Pourquoi la détection des variants ne prend-elle en charge que l'humain et pas d'autres espèces, et quelles sont les limitations ?

La détection des variants par séquençage PacBio HiFi prend en charge toutes les espèces. La raison pour laquelle les résultats actuels concernent principalement l'humain est que le génome de référence humain actuel est le plus précis.

Quel est l'avantage de PacBio par rapport à Nanopore en ce qui concerne les lectures HiFi ?

L'avantage principal du séquençage PacBio SMRT est qu'il n'y a pas d'erreur systématique, ce qui explique pourquoi les lectures HiFi sont si précises.

Quelle est la profondeur de séquençage minimale requise pour une assemblage HiFi standard ? Quelle profondeur de séquençage serait préférable ?

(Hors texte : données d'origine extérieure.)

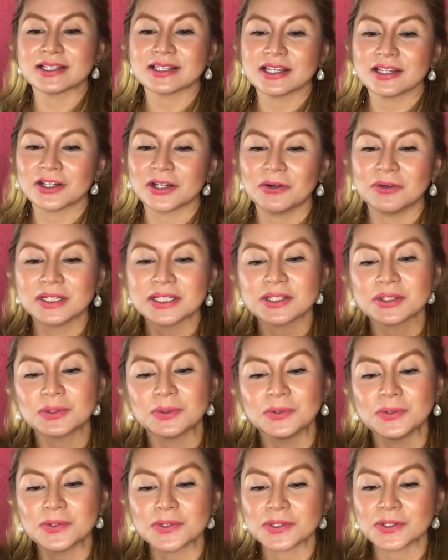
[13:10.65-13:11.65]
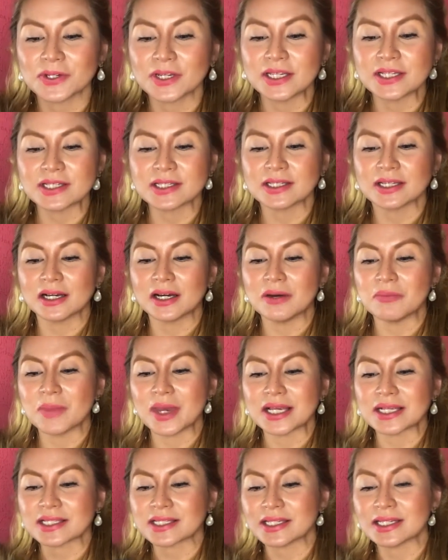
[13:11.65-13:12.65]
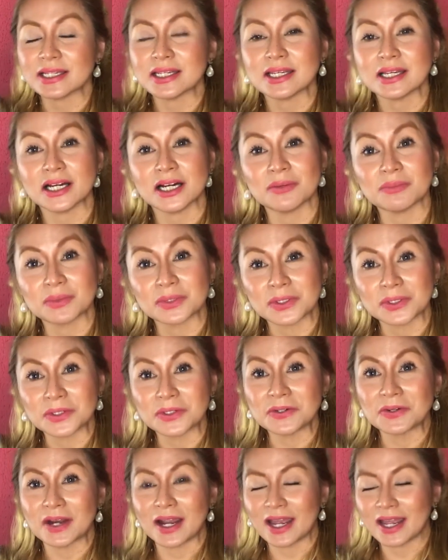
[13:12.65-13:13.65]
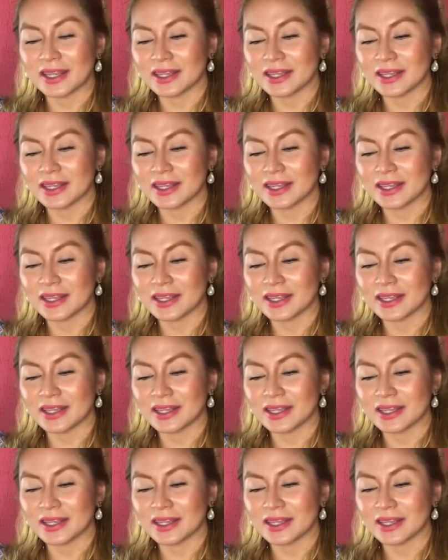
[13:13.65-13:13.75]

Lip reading: you know what's uso is the messy updo, right?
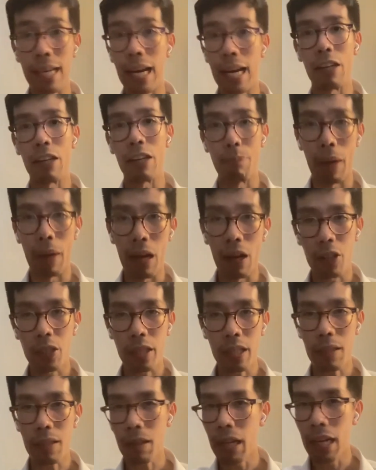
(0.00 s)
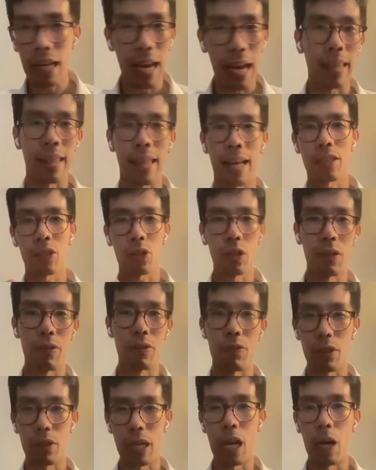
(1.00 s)
kind of bearishly, and that sort
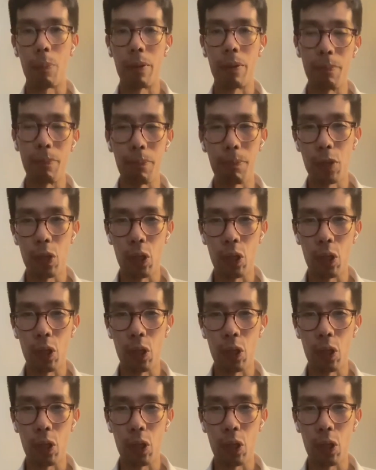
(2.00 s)
of helped it,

En général, cela dépend du nombre de ploïdies du génome assemblé spécifique. Prenons l'exemple du génome humain, nous recommandons un minimum de 15X-20X, si le génome a plus d'un haplotype, il faut augmenter les données de 10X HiFi. Mais cela dépend également de la complexité du génome, s'il s'agit d'un génome complexe, il peut nécessiter 20X HiFi supplémentaires pour un haplotype supplémentaire.

La construction de bibliothèques à volume de départ ultra-bas nécessite des génomes inférieurs à 500M, pouvons-nous faire d'autres espèces en plus des arthropodes comme les insectes ?

Nous n'avons pour l'instant testé que les insectes et les arthropodes, car la quantité d'ADN des individus de ces échantillons est très faible. Nous n'avons pas encore testé les microorganismes. Pour clarifier, le génome doit être inférieur à 500M, cela concerne les applications De Novo, s'il s'agit de resequencement, il n'y a pas de limite de taille de génome.

Les données HiFi sont plus précises, pouvez-vous estimer la taille du génome ?

En fait, toutes peuvent être estimées par k-mer.

La taille du génome de la phlébotome estimée par GenomeScope est de 306 Mb, et l'assemblage obtenu est de 370 Mb, est-ce sous-estimé par GenomeScope ou surestimé par l'assemblage ?

Cela est principalement lié à l'hétérozygotie génomique. Lors de l'assemblage, si la différence entre deux haplotypes est grande, alors cette différence se reflétera dans le résultat de l'assemblage, et il apparaîtra plus grand.

Quel est le processus et l'enzyme de la PCR pour la construction de bibliothèques à volume de départ ultra-bas ?

Nous utilisons la PCR à longue portée. PacBio a effectué de nombreux tests pour sélectionner les deux enzymes de PCR qui peuvent mieux couvrir les régions génomiques à haute et basse GC autant que possible. Après interruption de l'échantillon, nous divisons l'échantillon en deux parties, une pour la PCR A et l'autre pour la PCR B. L'instrument est capable d'obtenir la couverture génomique la plus uniforme.